From Berger's first publication. Top line is EEG from 2 leads on scalp of 36 year-old bald male, placed
 fore and aft. Second line is EKG, third line is clock at 1/10 second intervals.

     Various stimuli, such as opening the eyes to bright light, produced different patterns, as previously seen in animals. He viewed seizures as an example of the consumption of all available brain energy, thus explaining the sleep that followed a seizure. He identified the basic alpha and beta wave patterns, though his interpretations have been modified.

     During this work Berger became secretive, working alone, avoiding discussions of his ideas with colleagues and in his lectures. His diaries indicate a depressive state of mind, frequent discouragement and insecurity. Finally, in 1929, after about 5 years of work, he published what is now a “classic” paper: “On the Human Encephalogram” (Über das Elektrenkephalogramm des Menschen), coining the new term “encephalogram” in the paper. Other papers followed.

     The work was received with some apathy in Germany, but was picked up by others, especially by Edgar Douglas Adrian at

Edgar Douglas Adrian (Wikipedia)

Cambridge, who was recording electrical impulses from individual axons (and who won a Nobel Prize in 1932). Adrian expanded the EEG work, opening it to the wider scientific community, and making Berger well known outside Germany.

     Berger fell in love with a laboratory technician before WWI, a Baroness - Ursula von Bülow, whom he married despite the social difference between them. He was called away during WWI as a psychiatrist near the Western front, but had few duties. Over time he was promoted and became a  professor and director of the Neurology and Psychiatric Clinic at  Jena University. He is described as an excellent diagnostician, but made almost no close friends and was considered “shy, reticent, and inhibited” by a colleague (Ginzberg).

University of Jena about 1910 (Wikipedia)

     As Nazism penetrated Germany in the 1930s the University of Jena was affected. Berger did not like the Nazis, did not join the party, and any papers he gave abroad had to be censured. But it has been recently reported that Berger accepted a position on the Erbsgesundheitgericht, the Court for Eugenics, in Jena. Nazi Germany had passed several eugenics laws, allowing for the sterilization of persons with various categories of neurologic and psychiatric diseases, such as dementia, deafness, multiple sclerosis, alcoholism, etc. Methods included tubal ligations, vasectomies, and radiation of gonads. Berger served on two levels of the regional Court, passing judgment on cases for sterilization during 1938.    
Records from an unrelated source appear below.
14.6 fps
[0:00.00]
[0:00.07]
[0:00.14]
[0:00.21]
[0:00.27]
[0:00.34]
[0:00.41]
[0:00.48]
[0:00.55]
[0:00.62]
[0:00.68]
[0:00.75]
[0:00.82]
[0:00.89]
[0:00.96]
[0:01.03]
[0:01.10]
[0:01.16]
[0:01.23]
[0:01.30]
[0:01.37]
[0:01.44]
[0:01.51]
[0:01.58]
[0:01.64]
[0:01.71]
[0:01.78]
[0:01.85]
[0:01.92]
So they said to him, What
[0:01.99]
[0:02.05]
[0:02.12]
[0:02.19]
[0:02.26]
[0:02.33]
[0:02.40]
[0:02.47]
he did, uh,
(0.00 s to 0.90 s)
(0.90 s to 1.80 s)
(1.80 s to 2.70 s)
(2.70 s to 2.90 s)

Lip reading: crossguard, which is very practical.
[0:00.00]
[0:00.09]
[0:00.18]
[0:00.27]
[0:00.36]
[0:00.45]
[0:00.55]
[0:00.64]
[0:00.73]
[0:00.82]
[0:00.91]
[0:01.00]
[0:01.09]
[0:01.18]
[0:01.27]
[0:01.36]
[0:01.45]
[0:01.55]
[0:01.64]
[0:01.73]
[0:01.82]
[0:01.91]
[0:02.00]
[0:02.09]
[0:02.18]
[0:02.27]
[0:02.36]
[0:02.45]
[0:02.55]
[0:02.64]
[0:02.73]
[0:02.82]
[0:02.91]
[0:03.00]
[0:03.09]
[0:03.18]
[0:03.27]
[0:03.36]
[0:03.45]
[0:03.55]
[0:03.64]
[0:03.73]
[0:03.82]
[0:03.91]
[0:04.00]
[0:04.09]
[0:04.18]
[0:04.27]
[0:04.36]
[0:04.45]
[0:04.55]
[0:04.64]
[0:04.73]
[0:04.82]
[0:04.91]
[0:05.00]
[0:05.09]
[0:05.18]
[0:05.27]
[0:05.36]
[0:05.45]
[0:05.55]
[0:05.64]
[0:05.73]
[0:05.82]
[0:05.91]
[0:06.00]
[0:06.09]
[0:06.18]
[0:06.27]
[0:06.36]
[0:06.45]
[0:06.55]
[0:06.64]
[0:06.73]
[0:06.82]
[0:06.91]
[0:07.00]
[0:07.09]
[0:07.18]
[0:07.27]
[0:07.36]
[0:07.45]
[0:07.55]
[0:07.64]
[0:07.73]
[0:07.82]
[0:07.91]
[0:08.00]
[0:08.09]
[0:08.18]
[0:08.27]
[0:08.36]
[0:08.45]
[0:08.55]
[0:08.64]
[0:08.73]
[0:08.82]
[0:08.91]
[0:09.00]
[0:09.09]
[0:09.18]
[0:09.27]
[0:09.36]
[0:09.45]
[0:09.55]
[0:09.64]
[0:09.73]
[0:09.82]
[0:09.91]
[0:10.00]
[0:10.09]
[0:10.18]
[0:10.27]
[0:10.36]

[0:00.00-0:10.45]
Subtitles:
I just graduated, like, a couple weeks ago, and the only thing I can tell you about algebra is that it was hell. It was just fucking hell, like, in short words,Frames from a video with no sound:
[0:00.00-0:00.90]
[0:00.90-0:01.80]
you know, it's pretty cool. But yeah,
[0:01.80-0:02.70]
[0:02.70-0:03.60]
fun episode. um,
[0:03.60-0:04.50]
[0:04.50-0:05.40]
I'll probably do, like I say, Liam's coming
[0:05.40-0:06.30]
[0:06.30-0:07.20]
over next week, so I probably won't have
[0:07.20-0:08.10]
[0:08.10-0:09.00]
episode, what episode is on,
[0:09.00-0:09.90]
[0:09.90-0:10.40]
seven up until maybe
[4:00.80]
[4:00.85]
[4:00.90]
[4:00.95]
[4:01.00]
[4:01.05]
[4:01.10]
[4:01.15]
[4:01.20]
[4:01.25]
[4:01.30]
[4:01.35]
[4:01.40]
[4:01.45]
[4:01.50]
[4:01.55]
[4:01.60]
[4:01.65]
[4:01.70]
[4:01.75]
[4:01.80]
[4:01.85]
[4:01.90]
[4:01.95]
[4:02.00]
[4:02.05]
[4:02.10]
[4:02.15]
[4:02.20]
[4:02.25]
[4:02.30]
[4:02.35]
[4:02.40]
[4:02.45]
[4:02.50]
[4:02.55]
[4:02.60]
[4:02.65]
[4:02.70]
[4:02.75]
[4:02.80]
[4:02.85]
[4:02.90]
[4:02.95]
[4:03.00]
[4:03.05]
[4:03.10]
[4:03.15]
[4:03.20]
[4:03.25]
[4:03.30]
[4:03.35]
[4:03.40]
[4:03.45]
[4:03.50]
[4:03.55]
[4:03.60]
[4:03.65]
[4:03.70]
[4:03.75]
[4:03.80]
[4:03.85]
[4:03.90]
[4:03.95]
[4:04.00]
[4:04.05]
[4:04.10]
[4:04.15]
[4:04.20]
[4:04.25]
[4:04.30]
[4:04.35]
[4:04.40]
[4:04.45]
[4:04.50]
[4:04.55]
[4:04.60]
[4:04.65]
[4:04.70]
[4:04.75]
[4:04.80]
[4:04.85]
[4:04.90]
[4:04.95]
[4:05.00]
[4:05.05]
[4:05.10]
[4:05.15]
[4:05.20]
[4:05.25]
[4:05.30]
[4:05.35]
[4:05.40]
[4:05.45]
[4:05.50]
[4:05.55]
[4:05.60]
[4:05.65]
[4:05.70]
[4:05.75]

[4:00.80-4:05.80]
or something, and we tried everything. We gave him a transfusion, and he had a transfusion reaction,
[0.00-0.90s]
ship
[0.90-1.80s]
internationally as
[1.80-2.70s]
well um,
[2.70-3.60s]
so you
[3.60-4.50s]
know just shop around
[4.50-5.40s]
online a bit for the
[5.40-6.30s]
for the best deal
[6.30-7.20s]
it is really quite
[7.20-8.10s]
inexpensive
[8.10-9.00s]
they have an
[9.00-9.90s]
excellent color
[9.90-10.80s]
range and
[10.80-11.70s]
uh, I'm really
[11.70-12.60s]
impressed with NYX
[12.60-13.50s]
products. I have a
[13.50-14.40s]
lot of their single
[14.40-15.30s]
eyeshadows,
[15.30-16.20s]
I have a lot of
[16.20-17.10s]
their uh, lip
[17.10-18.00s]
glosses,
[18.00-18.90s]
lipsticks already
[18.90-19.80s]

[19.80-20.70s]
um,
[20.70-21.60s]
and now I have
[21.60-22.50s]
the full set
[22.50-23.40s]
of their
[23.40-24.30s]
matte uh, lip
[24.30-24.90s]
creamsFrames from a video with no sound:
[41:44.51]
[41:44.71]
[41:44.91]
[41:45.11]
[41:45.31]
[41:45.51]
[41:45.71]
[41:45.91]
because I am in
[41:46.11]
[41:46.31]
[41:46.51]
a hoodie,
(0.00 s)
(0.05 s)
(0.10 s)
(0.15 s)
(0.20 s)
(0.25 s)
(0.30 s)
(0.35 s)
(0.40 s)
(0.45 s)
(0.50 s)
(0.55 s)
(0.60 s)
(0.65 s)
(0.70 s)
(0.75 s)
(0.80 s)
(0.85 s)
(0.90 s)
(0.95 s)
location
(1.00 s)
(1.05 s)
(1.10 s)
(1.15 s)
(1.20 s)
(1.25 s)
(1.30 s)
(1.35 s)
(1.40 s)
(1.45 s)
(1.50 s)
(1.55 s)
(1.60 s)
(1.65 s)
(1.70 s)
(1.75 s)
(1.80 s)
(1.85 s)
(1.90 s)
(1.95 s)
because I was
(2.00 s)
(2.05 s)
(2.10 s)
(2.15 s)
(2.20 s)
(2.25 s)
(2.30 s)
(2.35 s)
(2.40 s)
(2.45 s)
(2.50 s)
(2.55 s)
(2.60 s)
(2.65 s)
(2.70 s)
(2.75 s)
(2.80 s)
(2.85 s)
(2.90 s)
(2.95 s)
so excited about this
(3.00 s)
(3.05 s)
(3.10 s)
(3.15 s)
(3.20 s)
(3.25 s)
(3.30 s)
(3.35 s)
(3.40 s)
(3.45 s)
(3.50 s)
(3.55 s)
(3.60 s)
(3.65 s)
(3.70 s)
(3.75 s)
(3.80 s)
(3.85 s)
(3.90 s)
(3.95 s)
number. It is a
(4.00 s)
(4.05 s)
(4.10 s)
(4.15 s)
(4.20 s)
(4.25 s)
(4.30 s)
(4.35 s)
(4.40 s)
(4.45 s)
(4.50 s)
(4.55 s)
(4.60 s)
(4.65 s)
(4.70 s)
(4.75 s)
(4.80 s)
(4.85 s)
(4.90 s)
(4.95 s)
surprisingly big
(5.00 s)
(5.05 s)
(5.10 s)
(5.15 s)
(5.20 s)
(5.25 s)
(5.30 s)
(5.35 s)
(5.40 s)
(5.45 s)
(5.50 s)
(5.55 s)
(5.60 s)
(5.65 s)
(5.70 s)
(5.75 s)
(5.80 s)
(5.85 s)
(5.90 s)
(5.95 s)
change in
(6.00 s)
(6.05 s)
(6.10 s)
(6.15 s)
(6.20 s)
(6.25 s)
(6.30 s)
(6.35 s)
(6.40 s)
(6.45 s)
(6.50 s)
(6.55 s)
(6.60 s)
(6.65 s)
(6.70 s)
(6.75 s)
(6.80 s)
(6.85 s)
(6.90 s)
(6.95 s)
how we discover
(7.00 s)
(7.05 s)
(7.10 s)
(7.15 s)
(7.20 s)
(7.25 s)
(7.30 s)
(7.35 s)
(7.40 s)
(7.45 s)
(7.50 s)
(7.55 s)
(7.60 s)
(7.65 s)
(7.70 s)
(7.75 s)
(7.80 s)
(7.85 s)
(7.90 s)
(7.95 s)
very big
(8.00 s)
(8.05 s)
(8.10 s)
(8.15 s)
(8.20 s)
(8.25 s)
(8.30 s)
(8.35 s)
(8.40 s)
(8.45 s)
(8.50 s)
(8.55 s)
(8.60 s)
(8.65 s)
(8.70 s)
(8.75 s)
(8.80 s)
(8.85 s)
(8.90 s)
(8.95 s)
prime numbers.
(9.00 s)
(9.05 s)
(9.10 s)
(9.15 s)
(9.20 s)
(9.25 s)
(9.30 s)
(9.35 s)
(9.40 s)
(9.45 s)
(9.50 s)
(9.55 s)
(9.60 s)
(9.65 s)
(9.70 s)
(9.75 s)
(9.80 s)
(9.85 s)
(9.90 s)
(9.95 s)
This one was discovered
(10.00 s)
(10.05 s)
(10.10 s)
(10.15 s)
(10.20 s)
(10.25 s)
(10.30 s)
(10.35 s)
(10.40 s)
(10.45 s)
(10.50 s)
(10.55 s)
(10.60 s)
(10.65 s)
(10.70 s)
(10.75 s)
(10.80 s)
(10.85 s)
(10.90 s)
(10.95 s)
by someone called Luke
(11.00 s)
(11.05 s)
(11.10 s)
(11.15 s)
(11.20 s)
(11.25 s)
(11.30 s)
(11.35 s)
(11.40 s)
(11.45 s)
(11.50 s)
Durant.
     On reaching age 65 that year he took mandatory University retirement and left the Court. His previous congestive heart failure worsened and he became more depressed. A final diary entry speaks of despair, sleepless nights, brooding, self accusations, and includes,"...I yearningly wished for my early end"(Gloor). Ten days later he committed suicide by hanging.

SOURCES:

Gloor, P. "Hans Berger and the Discovery of the 

      Electroencephalogram". Electroencephalography and Clinical 

      Neurophysiology, 1969, Suppl 28, pp 1-36.

Ginzberg, R. “Three Years with Hans Berger: A Contribution to  

      His Biography. J Hist Med and Allied Sci. 1949, pp 361-71.

Millett, D. “Hans Berger: From Psychic Energy to the EEG”. 

       Perspectives in Biol and Med, 2001. 44(4): 522-42.

Berger, H. “Über das Elektroenkephalogramm des Menschen”. 

       1929; Arch Psych und Nervenkrankeiten, 87: 527-70.

Zeidman, LA, et al. “New Revelations About Hans Berger, Father  

       of the Electroencephalogram (EEG), and his Ties to the Third 

        Reich”. 2014; J Child Neurology 29(7): 1002-1010.

Finger, S. Minds Behind the Brain: A History of the Pioneers and   

        their Discoveries. 2000, Oxford U. Press.